▶ REQUIRED WORK: Where a record contains an image, leave the image out and print the rest exactly.

▶ EXTRACTED DATA:
↓↓↓

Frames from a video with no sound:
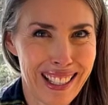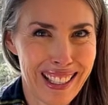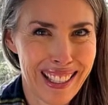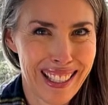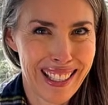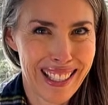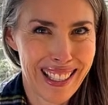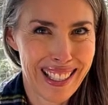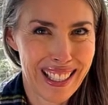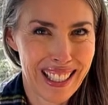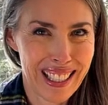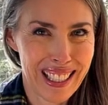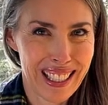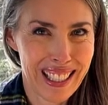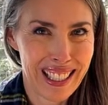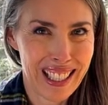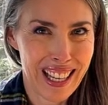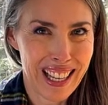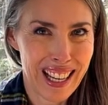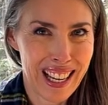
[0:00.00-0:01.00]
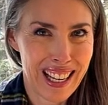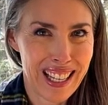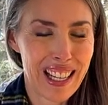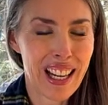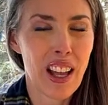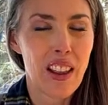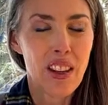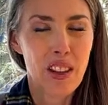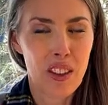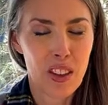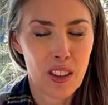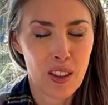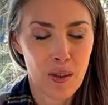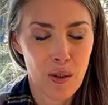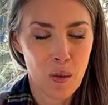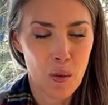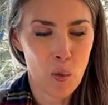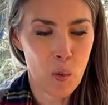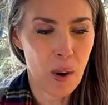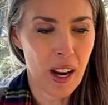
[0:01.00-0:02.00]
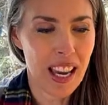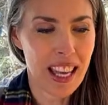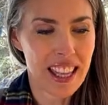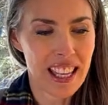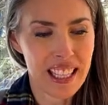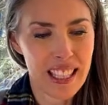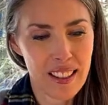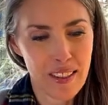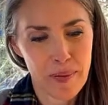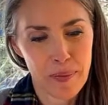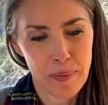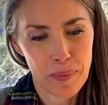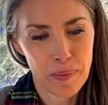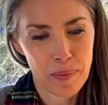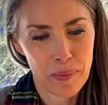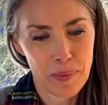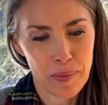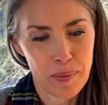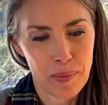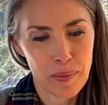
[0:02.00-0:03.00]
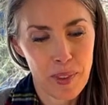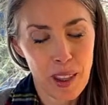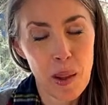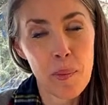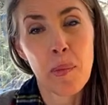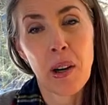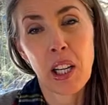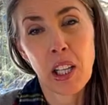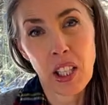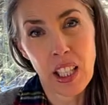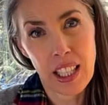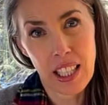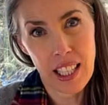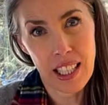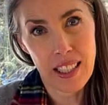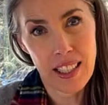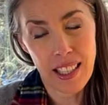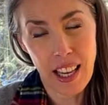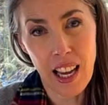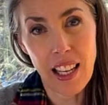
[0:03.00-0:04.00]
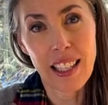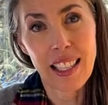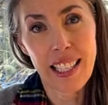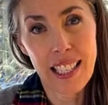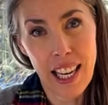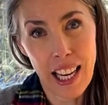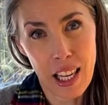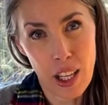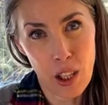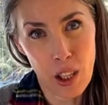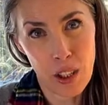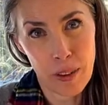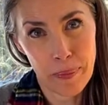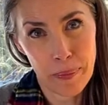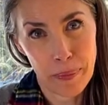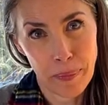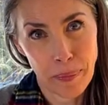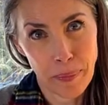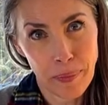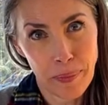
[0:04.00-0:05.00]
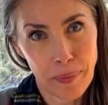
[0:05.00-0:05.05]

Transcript: is another way that the market has gotten tighter.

↑↑↑

▶ EXERCISE ANSWER:
Frames from a video with no sound:
[0:00.00-0:01.00]
[0:01.00-0:02.00]
[0:02.00-0:03.00]
[0:03.00-0:04.00]
[0:04.00-0:05.00]
[0:05.00-0:05.05]

Transcript: is another way that the market has gotten tighter.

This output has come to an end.